Boosting Vision-Language Models with Transduction

Authors: Maxime Zanella, Benoît Gérin, Ismail Ayed

NeurIPS 2024 | Conference PDF | Archive PDF | Plain Text | LLM Run Details

Reproducibility Variable Result LLM Response
Research Type Experimental We report comprehensive evaluations, comparisons, and ablation studies that demonstrate: (i) Transduction can greatly enhance the generalization capabilities of inductive pretrained zeroand few-shot VLMs; (ii) Trans CLIP substantially outperforms standard transductive few-shot learning methods relying solely on vision features, notably due to the KL-based language constraint. and 4 Experiments Datasets. Following the setting of previous works [73, 43], we assess Trans CLIP on Image Net [11] and ten datasets for fine-grained classification of scenes (SUN397 [64]), aircraft types (Aircraft [42]), satellite imagery (Euro SAT [18]), automobiles (Cars [32]), food items (Food [4]), pet breeds (Pets [49]), flowers (Flowers [47]), general objects (Caltech101 [14]), textures (DTD [10]) and human actions (UCF101 [54]).

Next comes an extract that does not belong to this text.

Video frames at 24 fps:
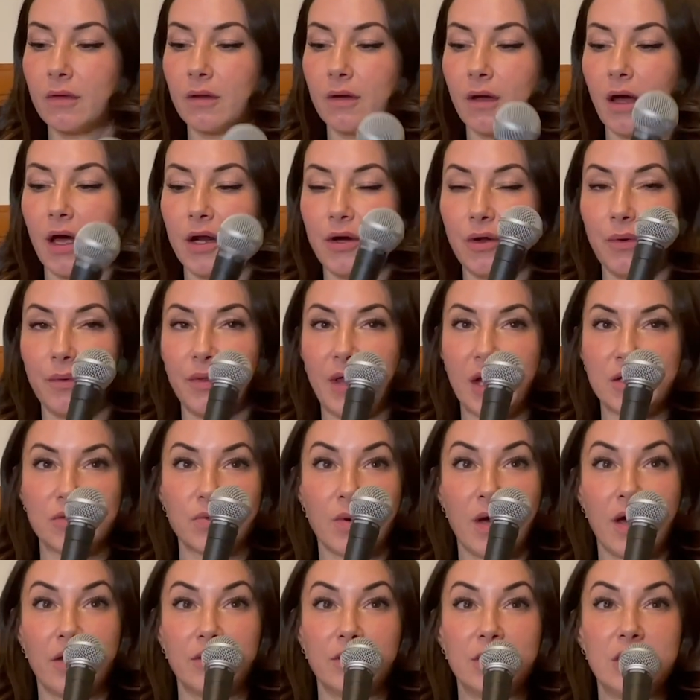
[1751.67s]
I know. That's
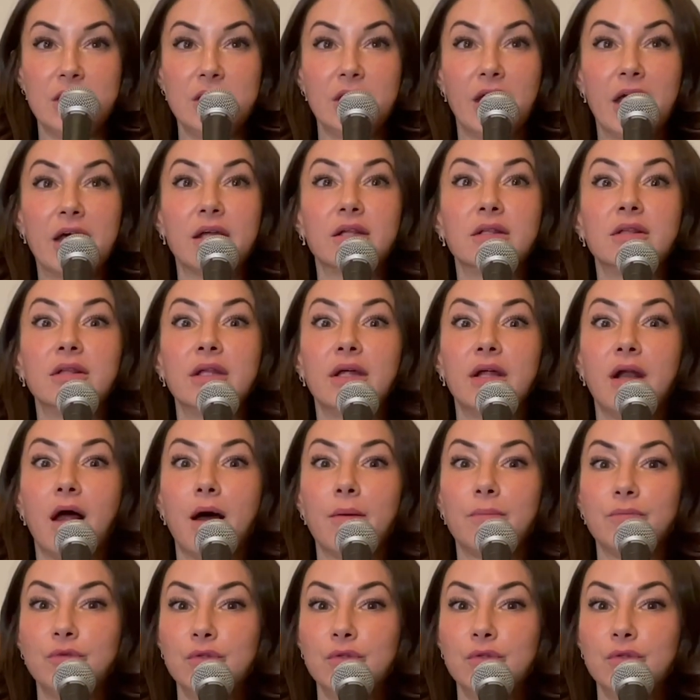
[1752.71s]
why he like lit up.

Researcher Affiliation Academia Maxime Zanella UCLouvain, UMons Benoît Gérin UCLouvain Ismail Ben Ayed ÉTS Montréal and {maxime.zanella,benoit.gerin}@uclouvain.be
Pseudocode Yes Our code is available at https://github.com/Max Zanella/transduction-for-vlms and a pseudo-code in Algorithm 1 summarizes the main steps of the Trans CLIP algorithm.

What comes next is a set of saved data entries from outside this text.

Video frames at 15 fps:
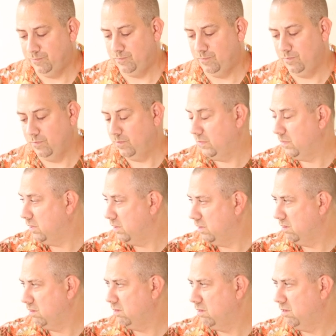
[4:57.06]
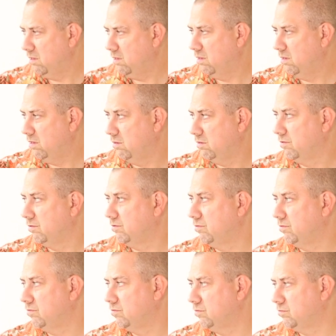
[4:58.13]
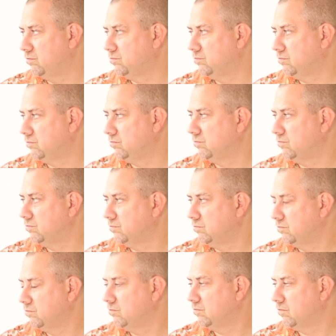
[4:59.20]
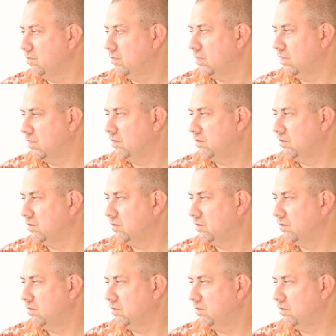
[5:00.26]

The person shown says nothing.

Open Source Code Yes Code: https://github.com/Max Zanella/transduction-for-vlms
Open Datasets Yes Datasets. Following the setting of previous works [73, 43], we assess Trans CLIP on Image Net [11] and ten datasets for fine-grained classification of scenes (SUN397 [64]), aircraft types (Aircraft [42]), satellite imagery (Euro SAT [18]), automobiles (Cars [32]), food items (Food [4]), pet breeds (Pets [49]), flowers (Flowers [47]), general objects (Caltech101 [14]), textures (DTD [10]) and human actions (UCF101 [54]).
Dataset Splits Yes Methods with tunable hyper-parameters are fine-tuned using the validation split provided with each dataset. In line with other work [48], validation is performed for each dataset and for every shot number, setting the number of validation shots at min(4, #shots).
Hardware Specification Yes Hardware. All our experiments were conducted on a single A100-40 GB.
Software Dependencies No The paper mentions the use of CLIP (a vision-language model) and various other models/methods, but does not provide specific version numbers for software dependencies such as programming languages, libraries, or frameworks (e.g., Python, PyTorch, TensorFlow versions).
Experiment Setup Yes Implementation details. The main component of our transductive formulation is the text-guided KL divergence penalty. We fix λ = 1 for all our zero-shot experiments (see ablation study in Table 6), and λ = 0.5 in all the few-shot experiments to reduce the impact of the text-driven regularization. ... In practice, Trans CLIP performs 10 iterations of z, µ, Σ block-wise updates. For each z-update, we perform 5 iterations, as we found it sufficient for convergence. In the zero-shot setting, we set λ = 1 and γ = 0 (as there are no support samples). In the few-shot setting, we set λ = 0.5 and search for the value of γ in {0.002, 0.01, 0.02, 0.2}.